South and South East Asia has produced some of the most dynamic, experimental, and commercially successful English-language novels of the post-war period. This wide-ranging volume, which comprises specially commissioned chapters from critics working in the fields of postcolonial and global literature, covers key authors, national traditions, and major themes and genres, providing an unrivalled survey of the South and South East Asian anglophone novel.


The Oxford History of the Novel in English: Volume 10. The Novel in South and South East Asia since 1945 employs a unique three-part structure covering South Asia, South East Asia, and 'cross-border' fictions and is the first work of its kind to provide a single comparative assessment of the novel across South and South East Asia, and in migrant lines of travel in and beyond these regions. Both an introduction and a scholarly resource, it covers internationally recognized novelists but also showcases forgotten, under-represented writers and their works. The volume provides comprehensive survey chapters on individual national traditions, comprising the anglophone novel of India, Pakistan, Sri Lanka, Bangladesh, Mainland China, Hong Kong, the Philippines, Malaysia, Singapore, and Myanmar.
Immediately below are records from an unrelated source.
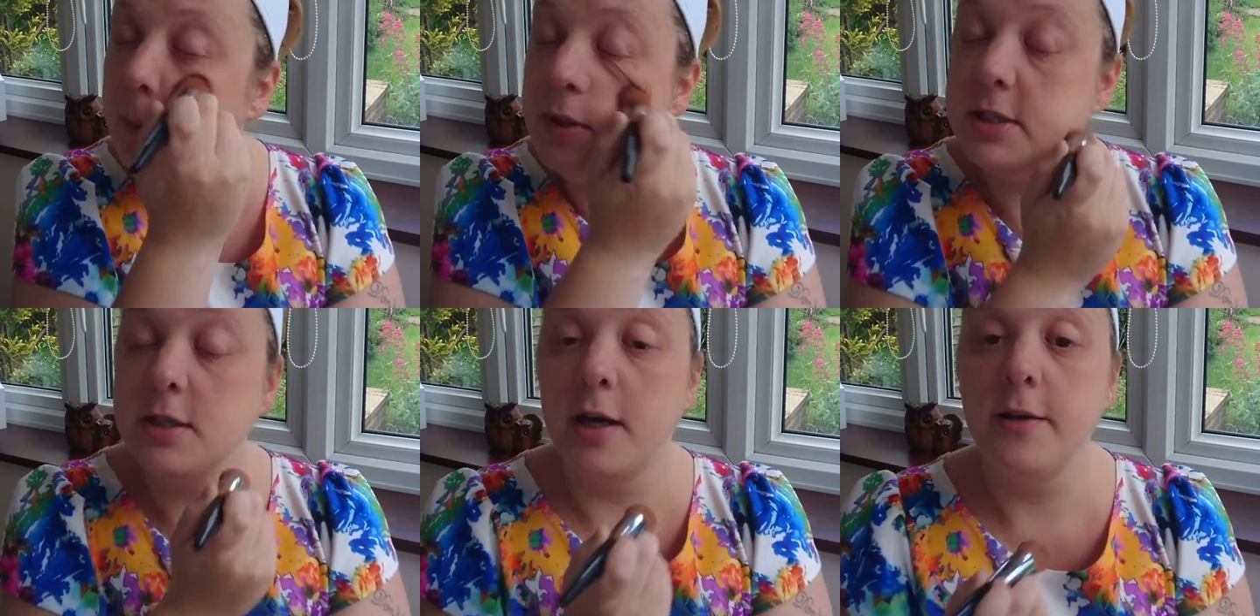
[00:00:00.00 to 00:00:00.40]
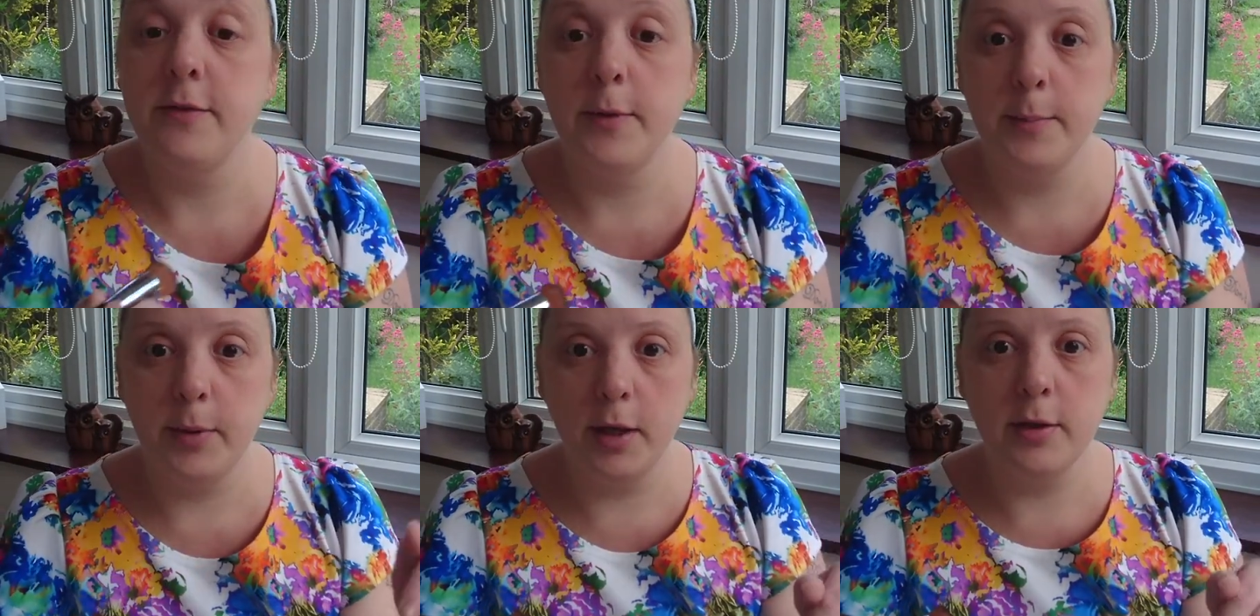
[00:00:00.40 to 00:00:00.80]
is
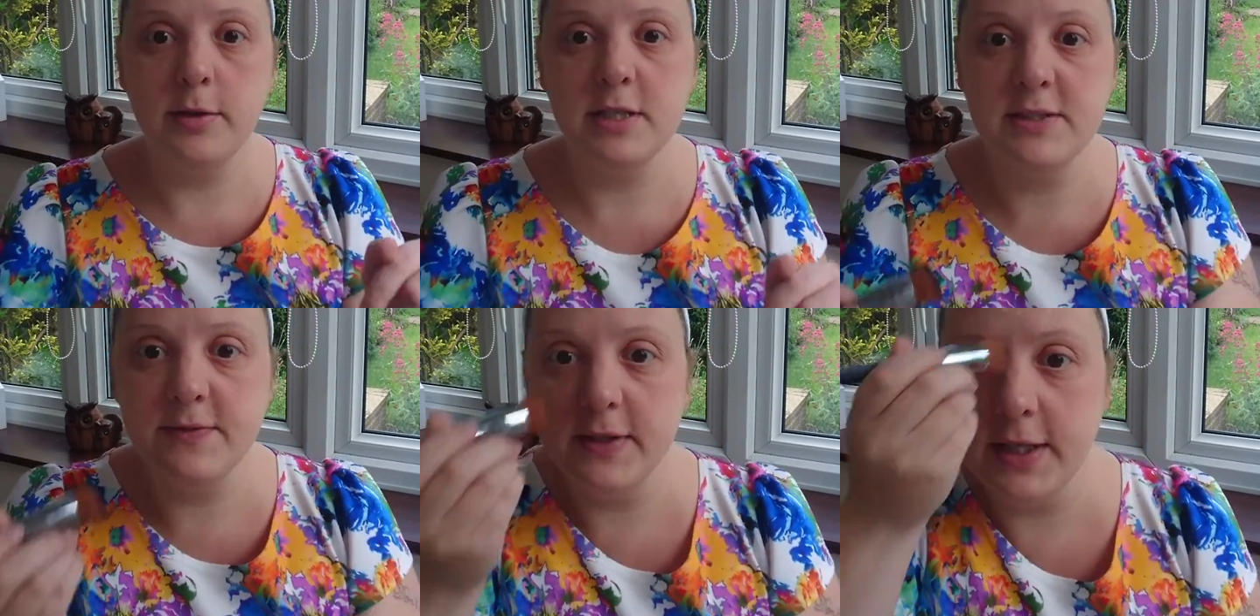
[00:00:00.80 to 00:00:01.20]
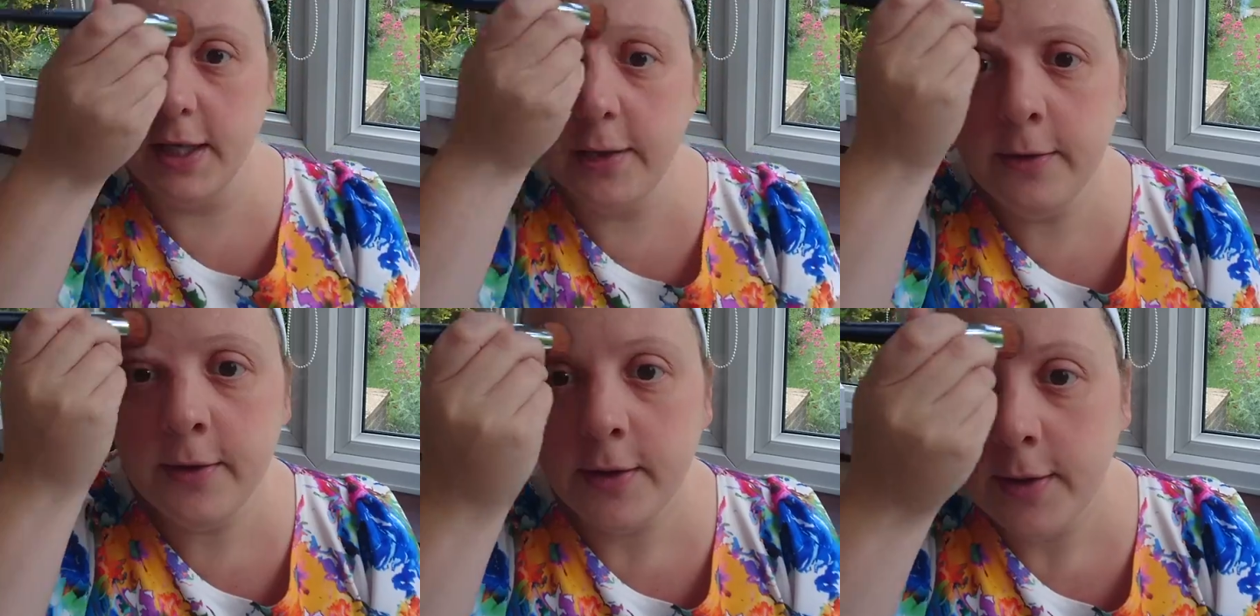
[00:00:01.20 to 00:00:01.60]
either below this
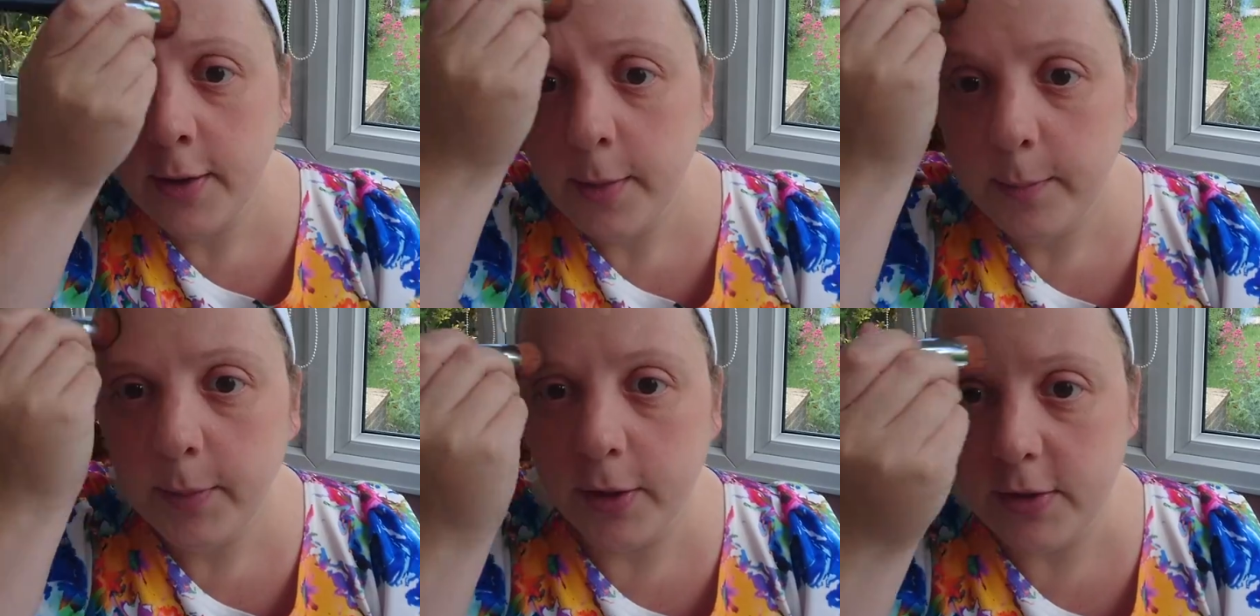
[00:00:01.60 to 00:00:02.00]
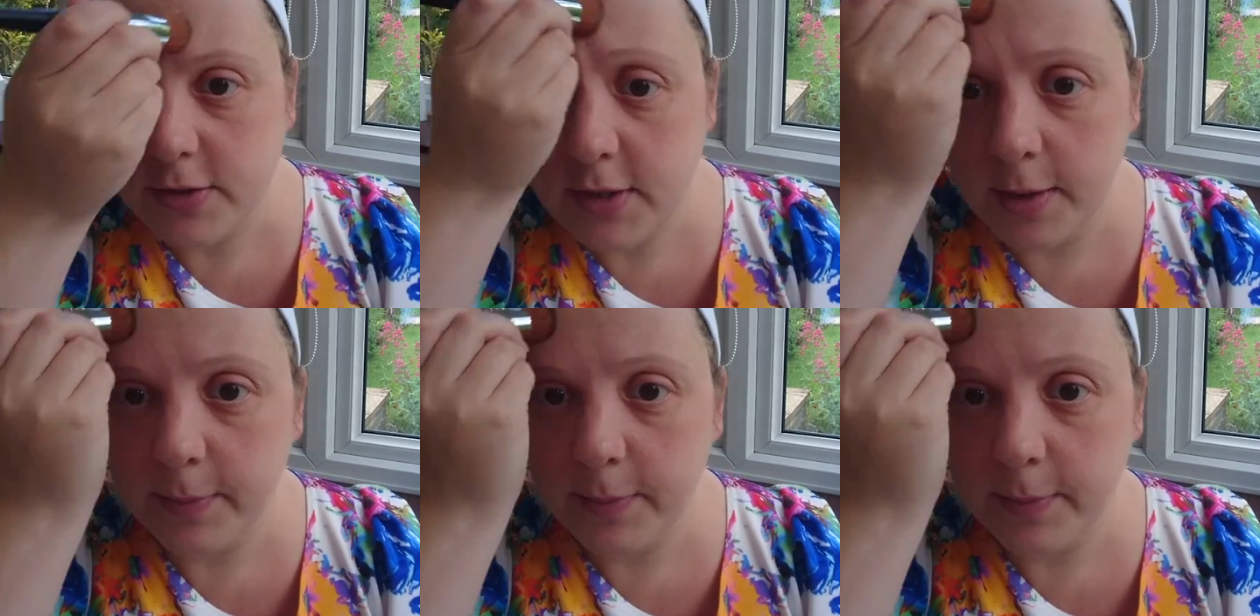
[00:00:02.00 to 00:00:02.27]
video post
Its historical and geographical reach takes in late colonial fictions, war-novels of Korea and Vietnam, and autobiographical fictions of the Chinese Cultural Revolution; its formal scope spans multi-volume historical epics, political fictions, and graphic novels. The development of the South and South East Asian novel in English is further contextualized in chapters on publishing and book history, and new forms of genre fiction, making this volume an invaluable resource for students, researchers, and general readers.